(EXERCISE INPUT begins)

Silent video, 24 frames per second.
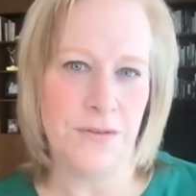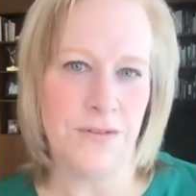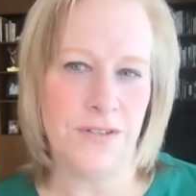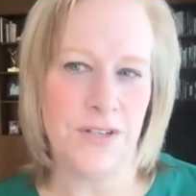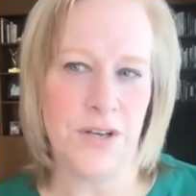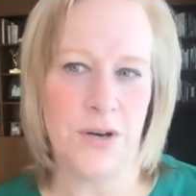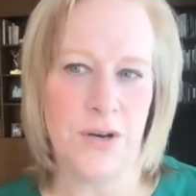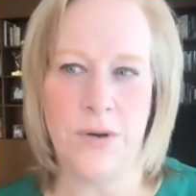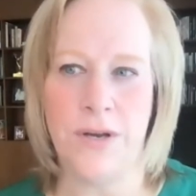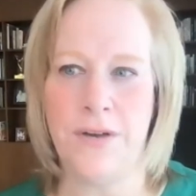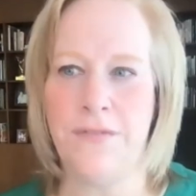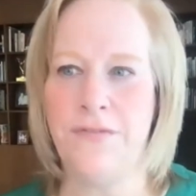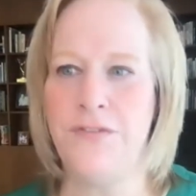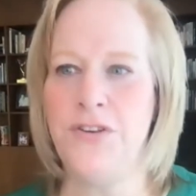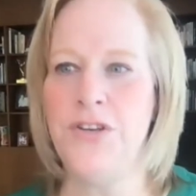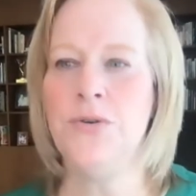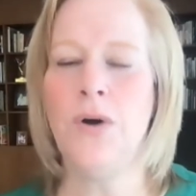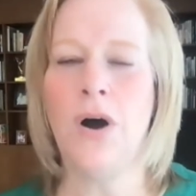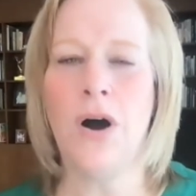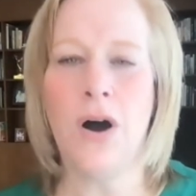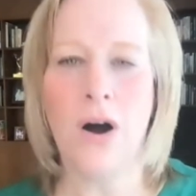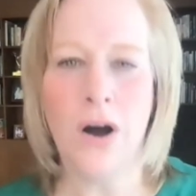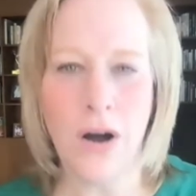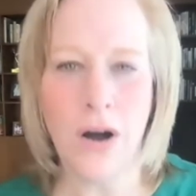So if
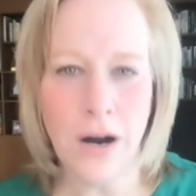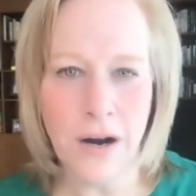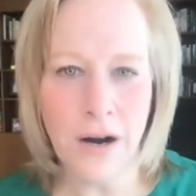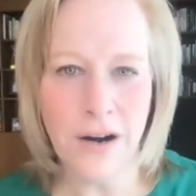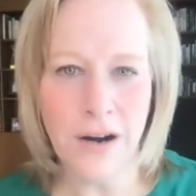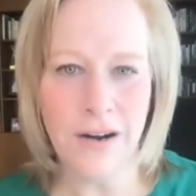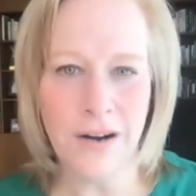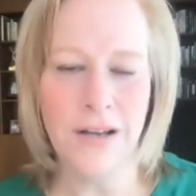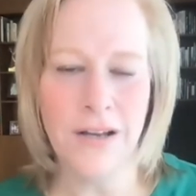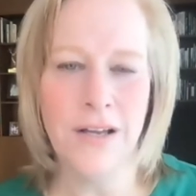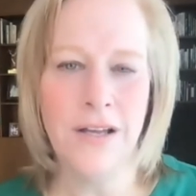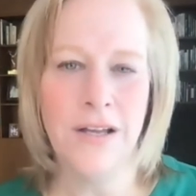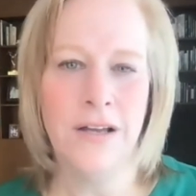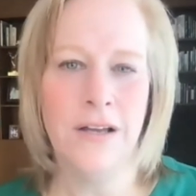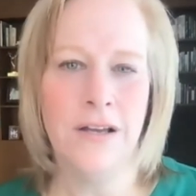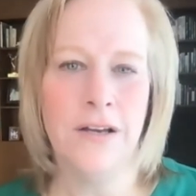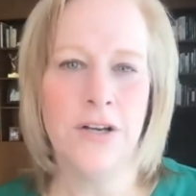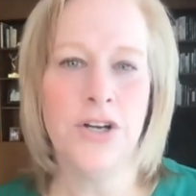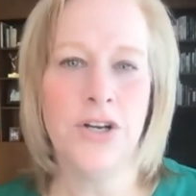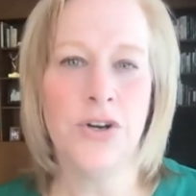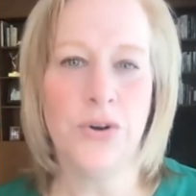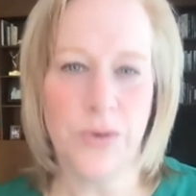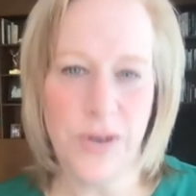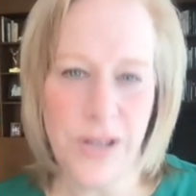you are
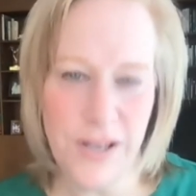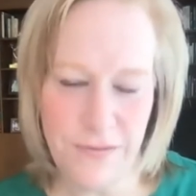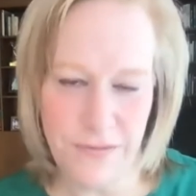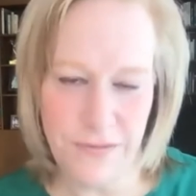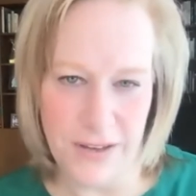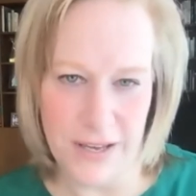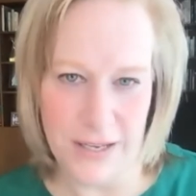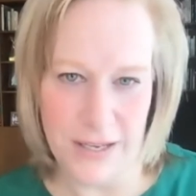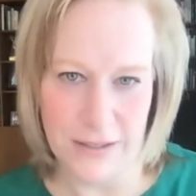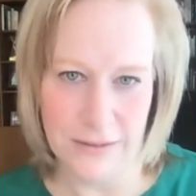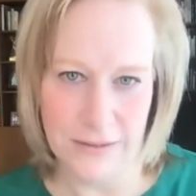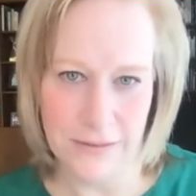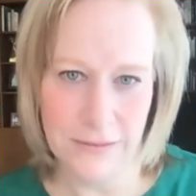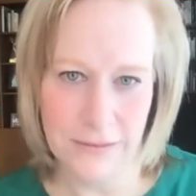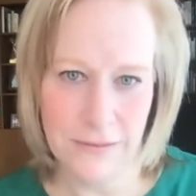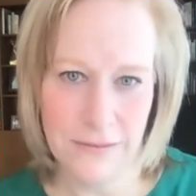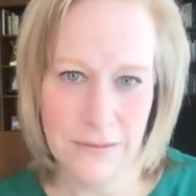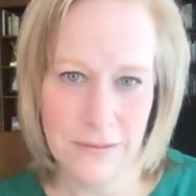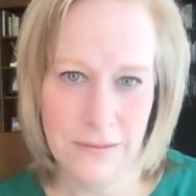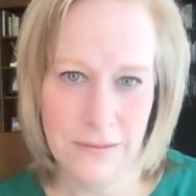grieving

(EXERCISE INPUT ends)
(EXERCISE INPUT begins)

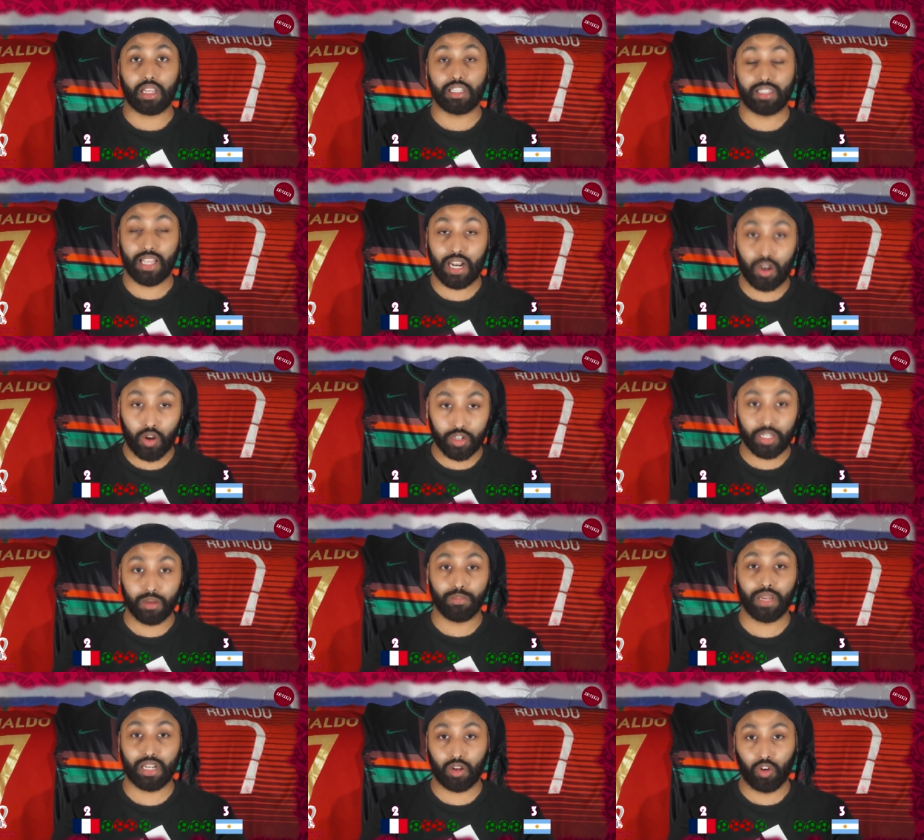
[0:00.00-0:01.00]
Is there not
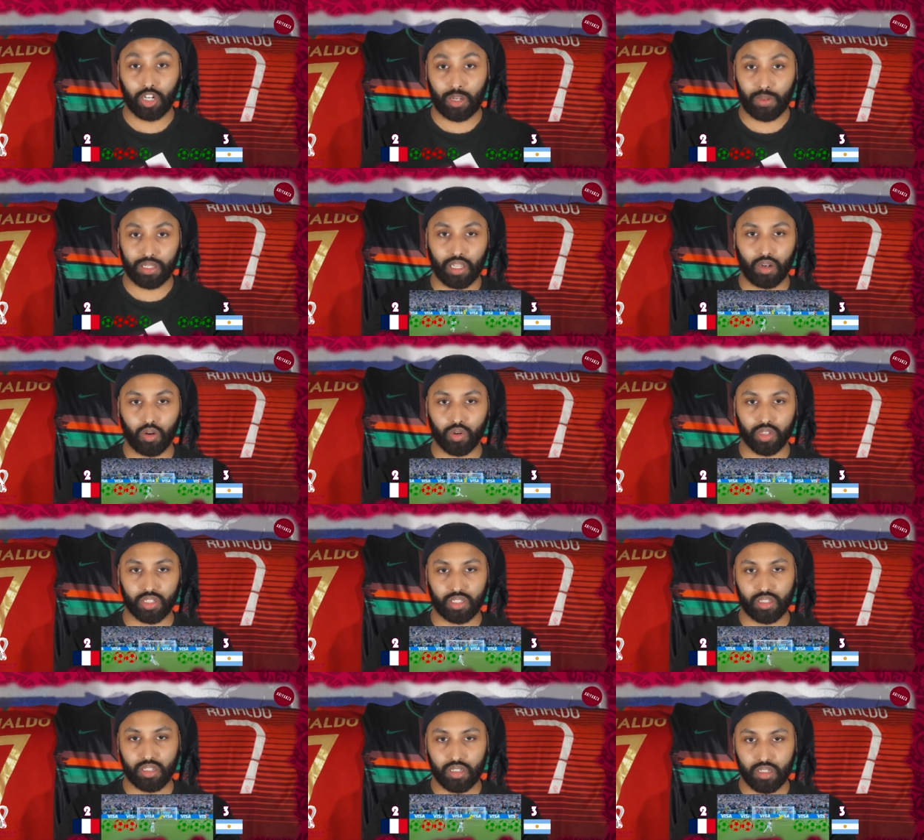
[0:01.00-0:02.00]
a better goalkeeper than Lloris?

(EXERCISE INPUT ends)
(EXERCISE INPUT begins)

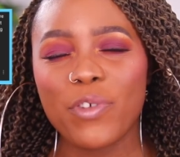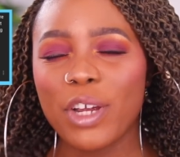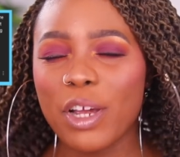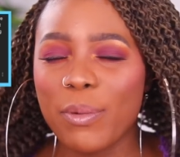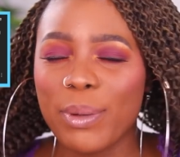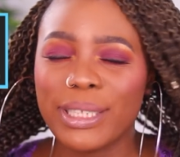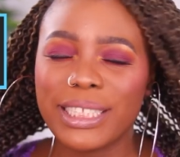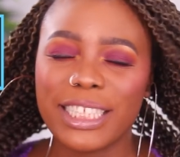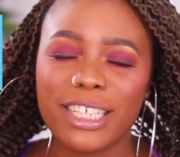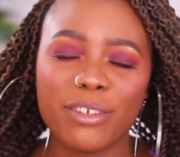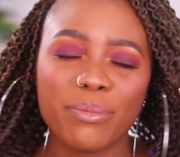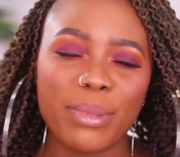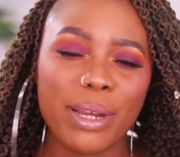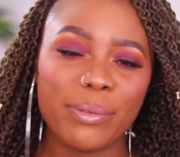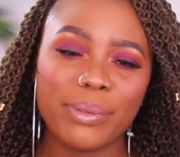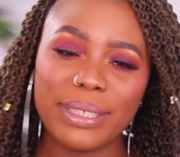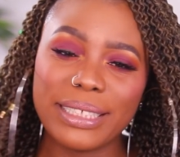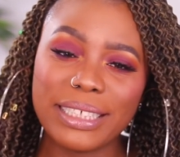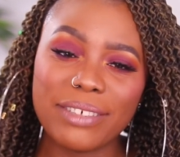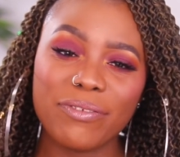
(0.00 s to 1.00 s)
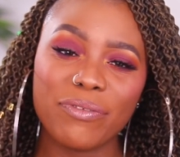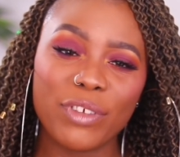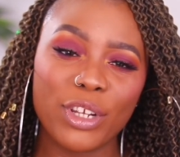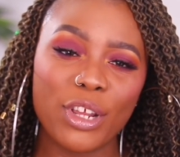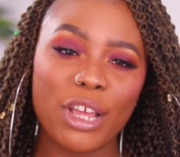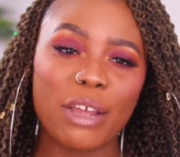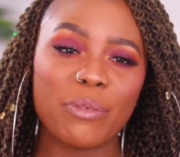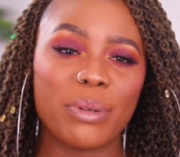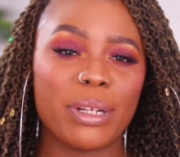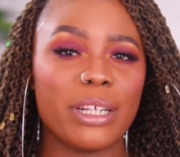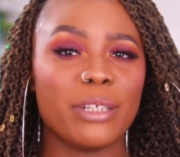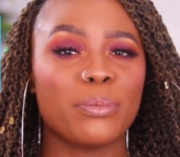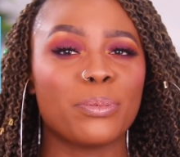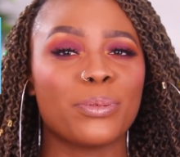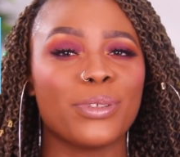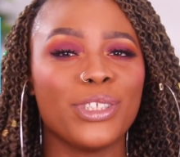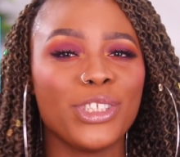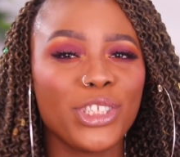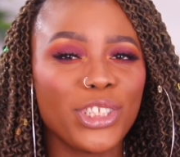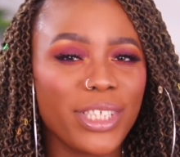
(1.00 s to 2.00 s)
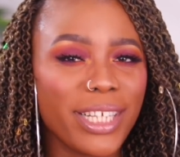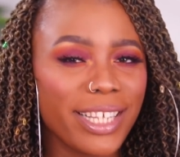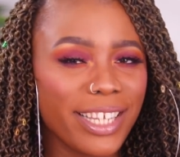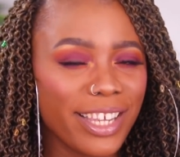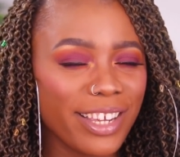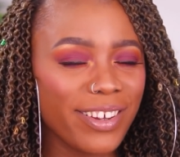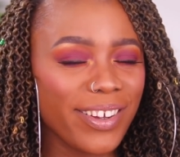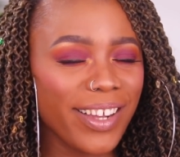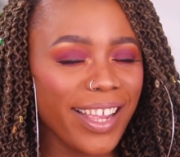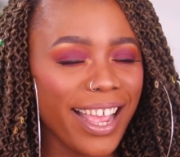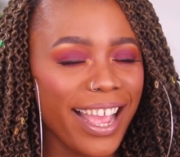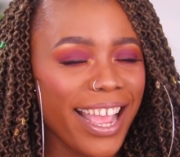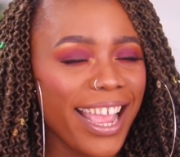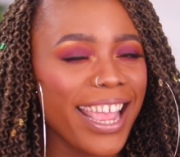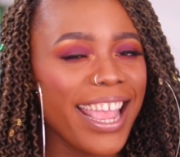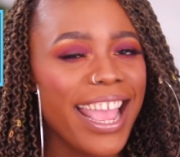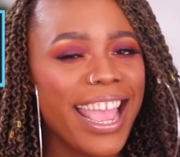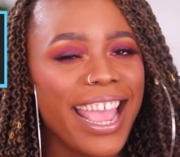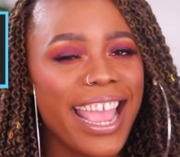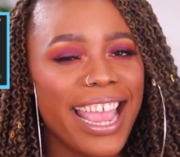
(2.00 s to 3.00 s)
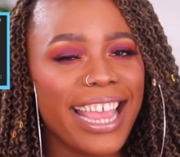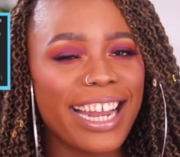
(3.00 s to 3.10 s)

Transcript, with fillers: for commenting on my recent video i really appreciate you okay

(EXERCISE INPUT ends)

| WORK INSTRUCTIONS |
All that should appear in the answer is the lines above from the line with "(0.00 s to 1.00 s)" through the line with "Transcript, with fillers: for", retyped exactly, pictures left out.

| FINISHED EXERCISE |
(0.00 s to 1.00 s)
(1.00 s to 2.00 s)
(2.00 s to 3.00 s)
(3.00 s to 3.10 s)

Transcript, with fillers: for commenting on my recent video i really appreciate you okay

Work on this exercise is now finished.